CLEVELAND, OH – Sex sells, as the Cleveland Play House (CPH) has extended the run of its wittily naughty comedy “Venus in Fur” by three performances. Written by David Ives and directed by CPH Artistic Director Laura Kepley, the seductive 110-minute play is running now through November 30, 2013 in the Allen Theatre Second Stage at PlayhouseSquare.
This humorous play within a play is an enticing look into the world of actor-versus-director, gender roles, dominant-submissive relationships, and power play.
“I am delighted that Northeastern Ohio audiences are joining us for this suspenseful, funny and racy battle of the sexes. I love hearing audiences gasping and laughing during the show and then excitedly debating the ending as they leave the theatre,” says Kepley.

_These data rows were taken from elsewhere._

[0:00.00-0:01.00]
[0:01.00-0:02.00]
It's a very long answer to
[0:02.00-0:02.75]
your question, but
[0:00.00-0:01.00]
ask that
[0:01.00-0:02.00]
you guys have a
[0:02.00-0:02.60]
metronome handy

“Venus” is based on the nineteenth century erotic novella “Venus in Furs” by the “father” of masochism himself, Leopold von Sacher-Masoch. “Masochism” (ma-sə-ki-zəm) in general use is “the enjoyment of what appears to be painful or tiresome; a sexual perversion characterized by pleasure in being subjected to pain or humiliation especially by a love object.”

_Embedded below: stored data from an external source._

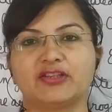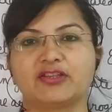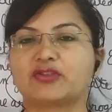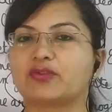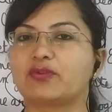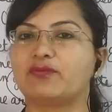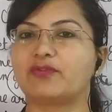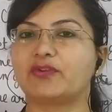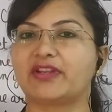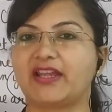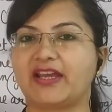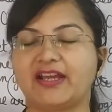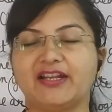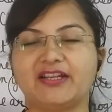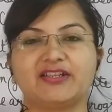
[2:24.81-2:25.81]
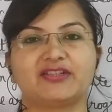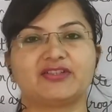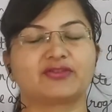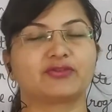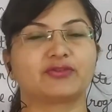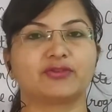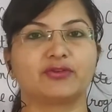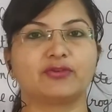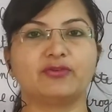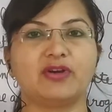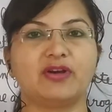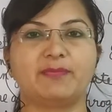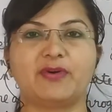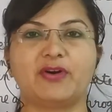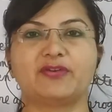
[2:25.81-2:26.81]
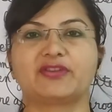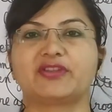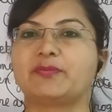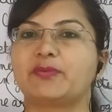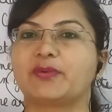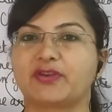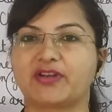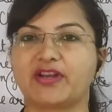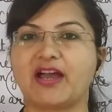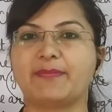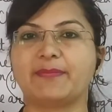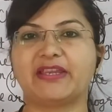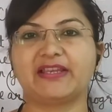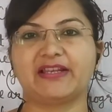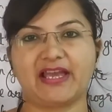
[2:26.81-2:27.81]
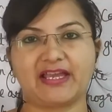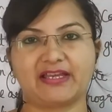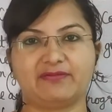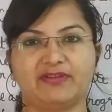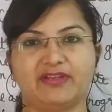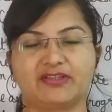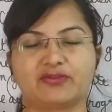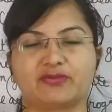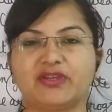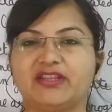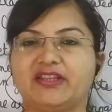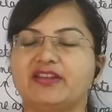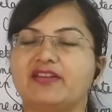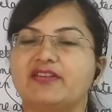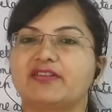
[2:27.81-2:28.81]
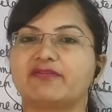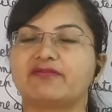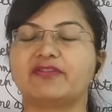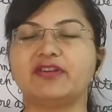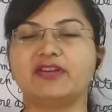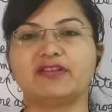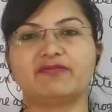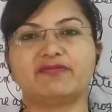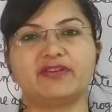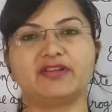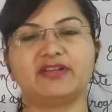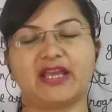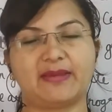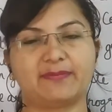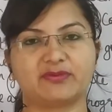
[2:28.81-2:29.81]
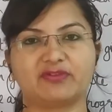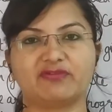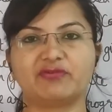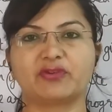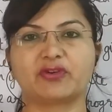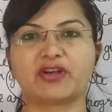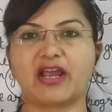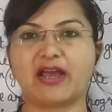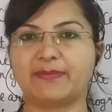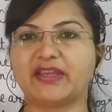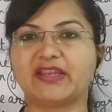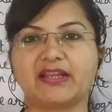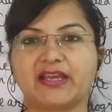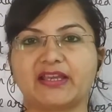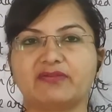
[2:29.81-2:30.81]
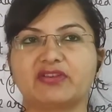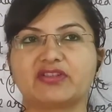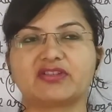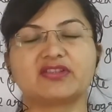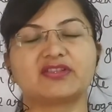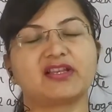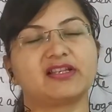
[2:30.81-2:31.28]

So for that you should know about the programming language. Okay, there are different types of programming languages.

The piece begins as Playwright/Director Thomas is in search of a suitable actress for the female lead in his play, and Vanda (an out-of-work actress who is the epitome of “wrong”) walks in to turn the world upside down. Vanda is more than she appears and a galvanizing game of cat and mouse ensues between the two.
The play explores the present as it parallels with the past, and tantalizingly ties the characters of Thomas and Vanda into the lives of a nineteenth century “couple” as they twist each other’s hearts within a master-mistress relationship. But what is then and what is now? The lines that are clear in the beginning of the play blur as the tension heightens. As Vanda and Thomas read and act out the script during the audition process, the audience is left to wonder: what parts are the characters “acting” and what parts are their true selves “come out to play”?

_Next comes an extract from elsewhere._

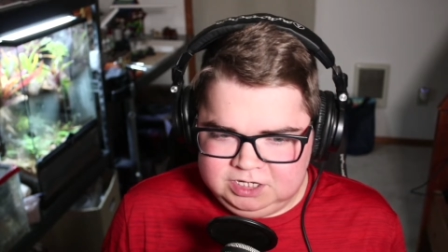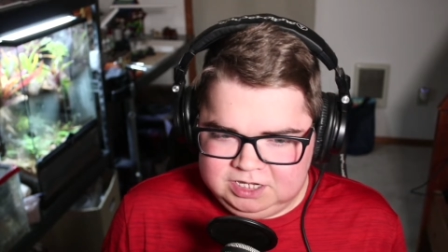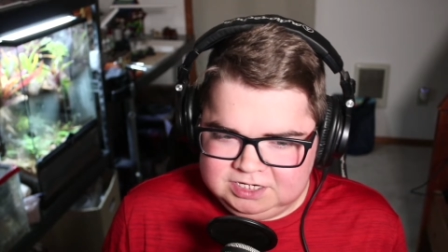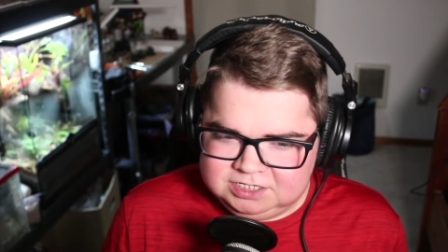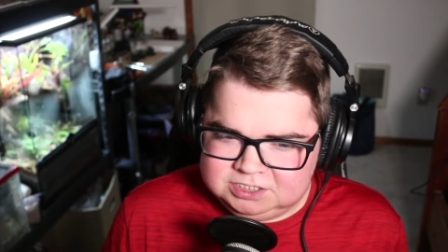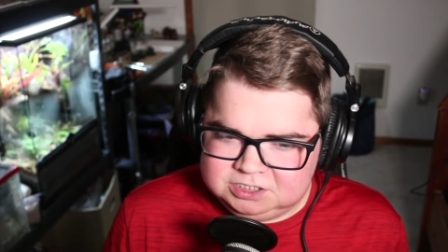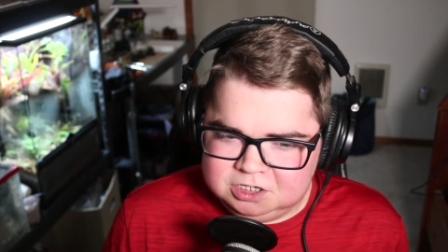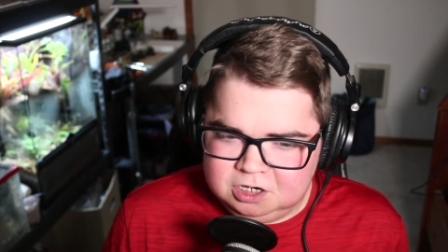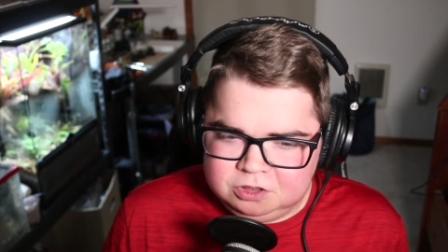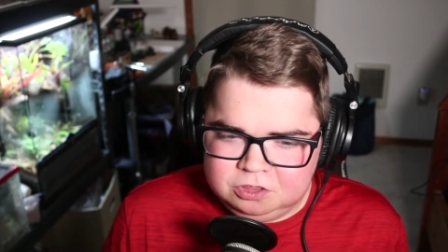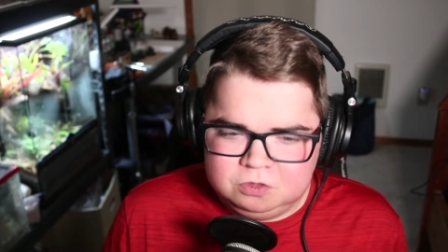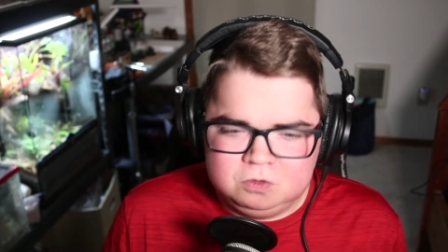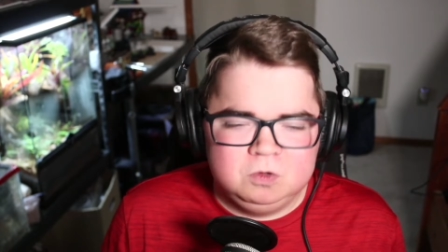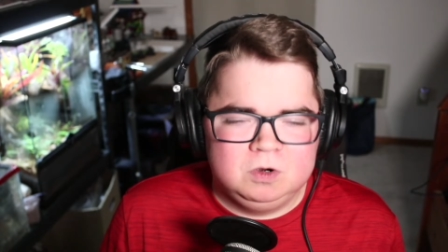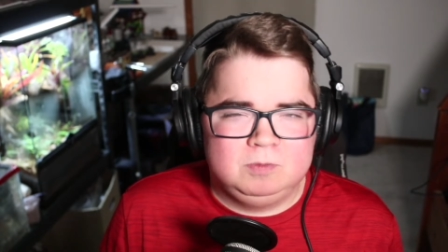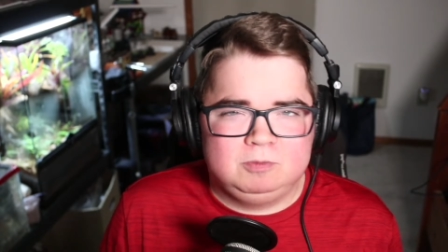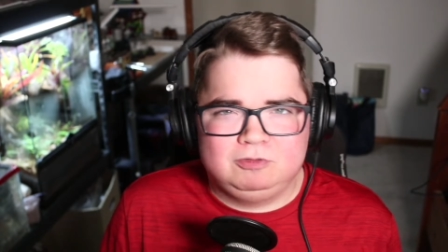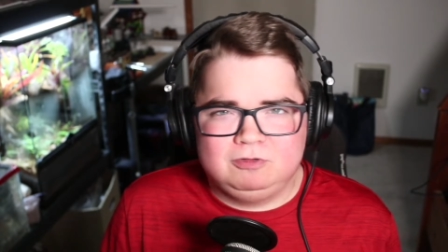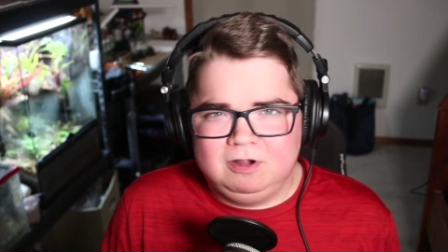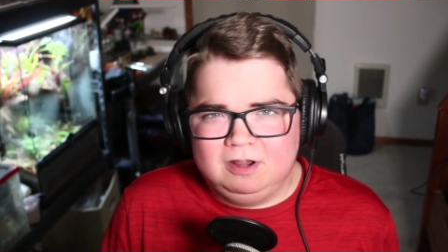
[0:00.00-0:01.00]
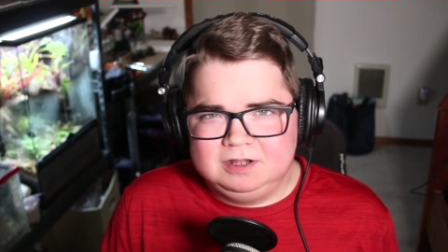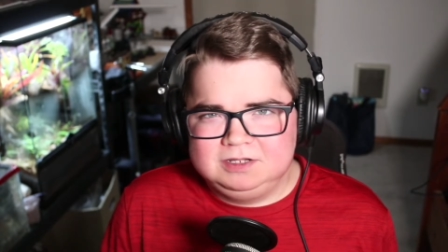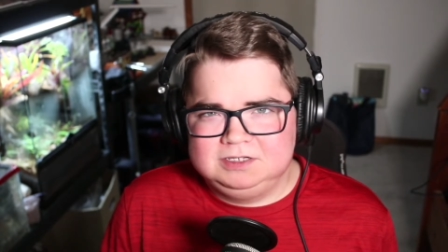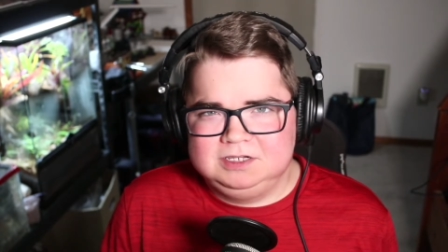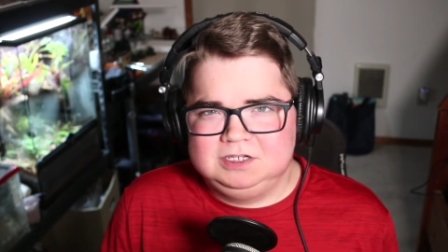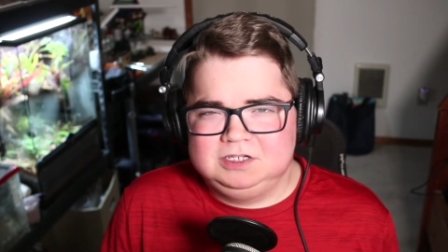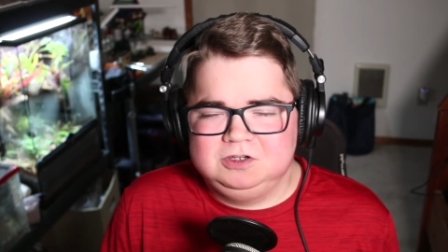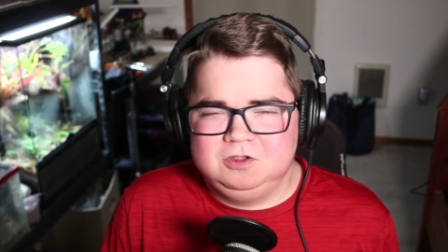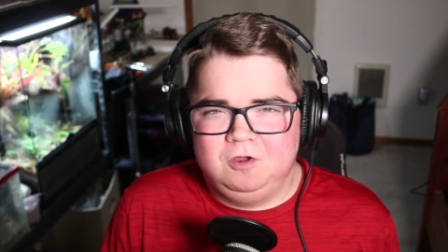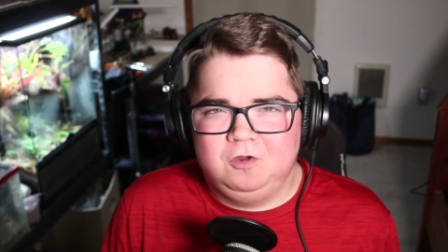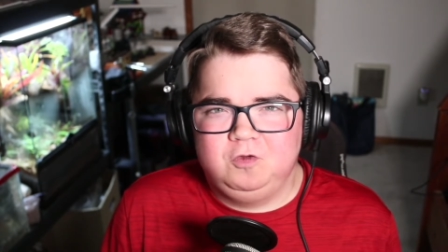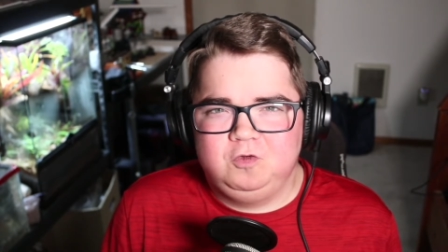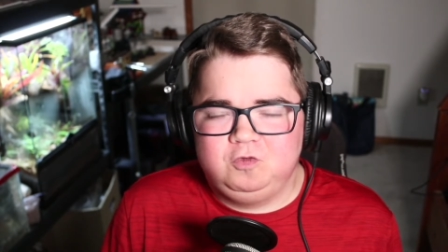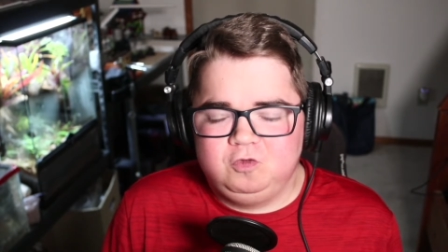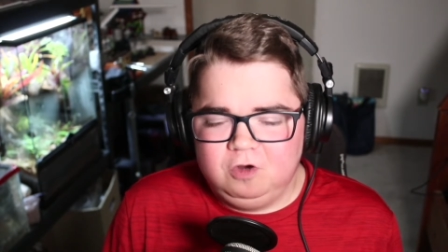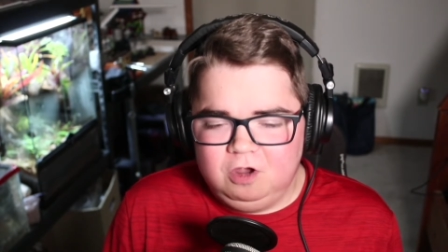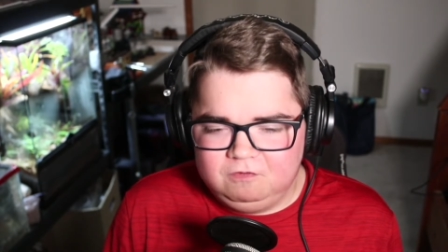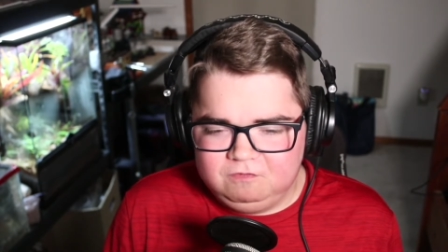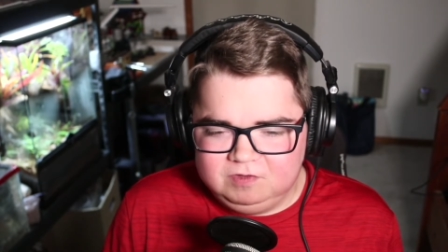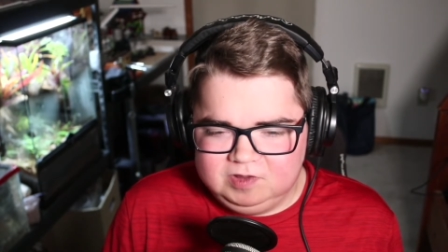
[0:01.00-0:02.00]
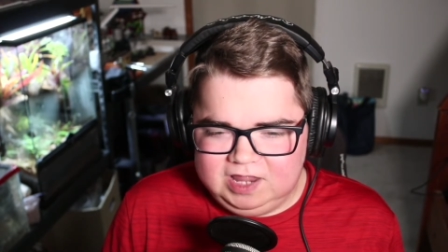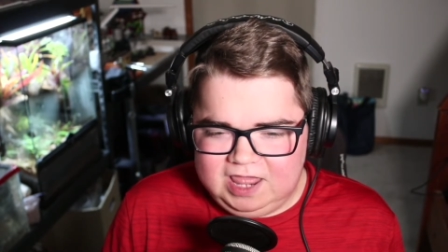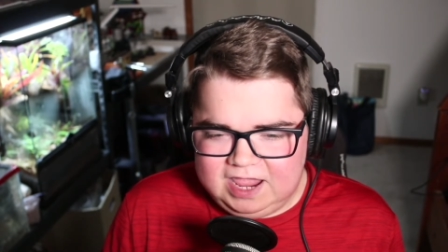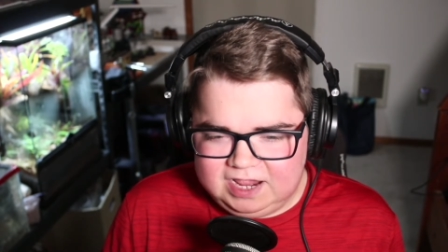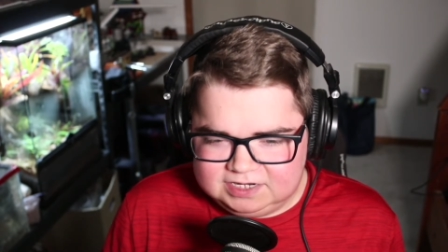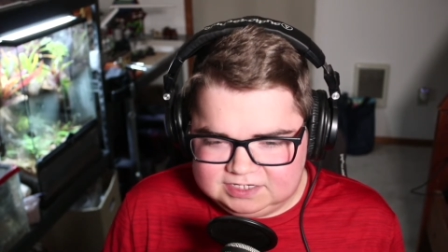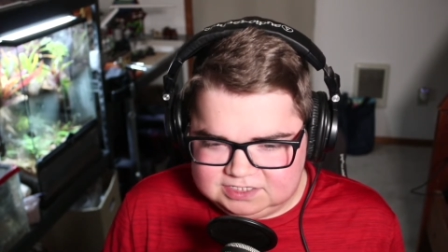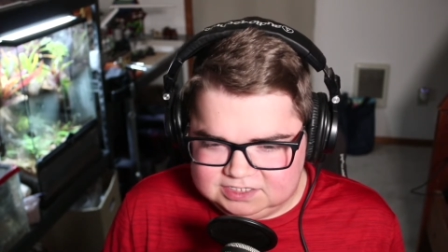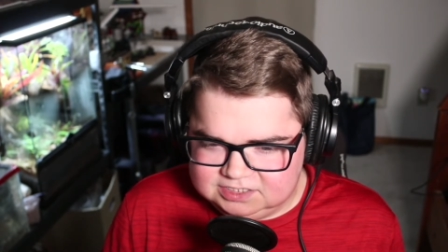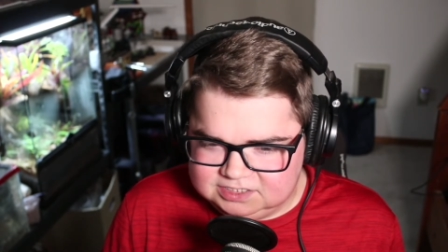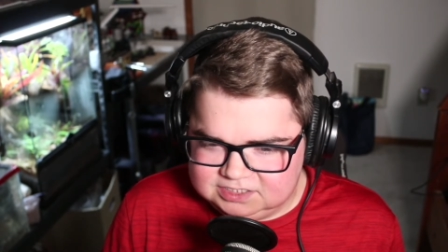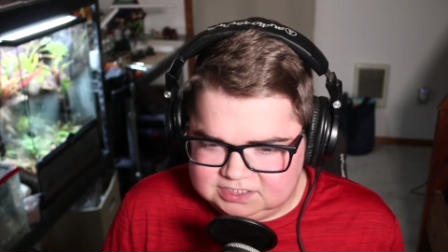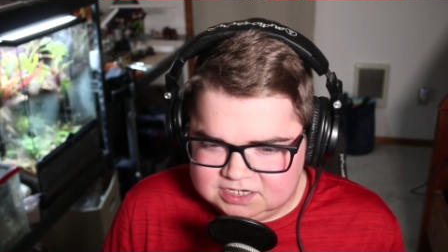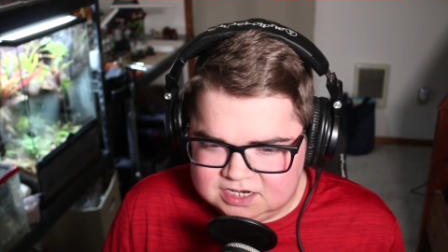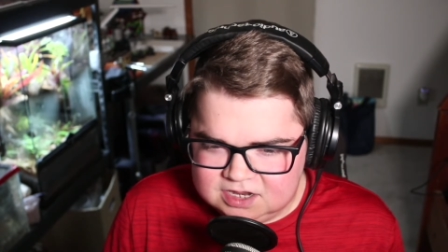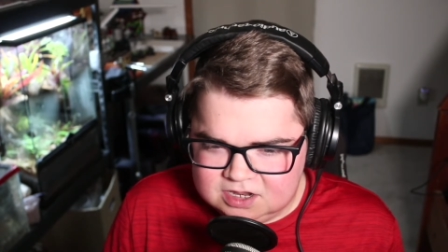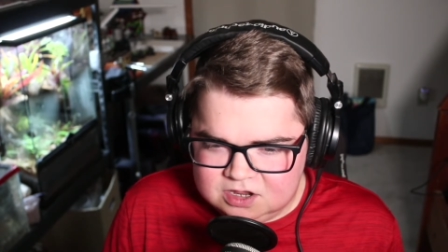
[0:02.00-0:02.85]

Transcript: It's done through a process called trophallaxis,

The actors in this 50 Shades-esque production are tantalizingly captivating. Michael Brusasco is a titillating Thomas. His strong presence and charmingly annoyed demeanor transform deliciously throughout the play. As Vanda emotionally strips him down to his true feelings, the audience sees layers of exposed uncertainty, as well as his struggle to keep control of the audition, the script, the play and his feelings towards her. Brusasco’s timing and build up of Thomas is provocative.
Vanessa Wasche’s Vanda is a force to be reckoned with. As she blows onto the set like a spirited storm, the character immediately fights for attention, for recognition and for domination over the situation. As Thomas struggles to keep the audition within his power, Wasche’s Vanda beguiles and tempts him into giving her exactly what she wants – more time to unravel his notions of himself and his adaptation of the original book.
Laura Kepley’s direction of “Venus” is smart and savvy. Never stepping over the line into vulgar, but keeping the feel of the action both dark and alluring, she’s created a balance of yesterday and today that is both delightful and daring to experience.
“Venus in Fur” is running in the Second Stage at PlayhouseSquare using a runway configuration for the very first time, allowing audiences to have a unique visual perspective.
The design team includes Cameron Caley Michalak (Scenic Designer), James C. Swonger (Sound Designer), Michael Boll (Lighting Designer), Whitney Locher (Costume Designer). The Stage Manager for this production will be John Godbout.
This production contains strong language and sexual subject matter that may not be suitable for all audiences.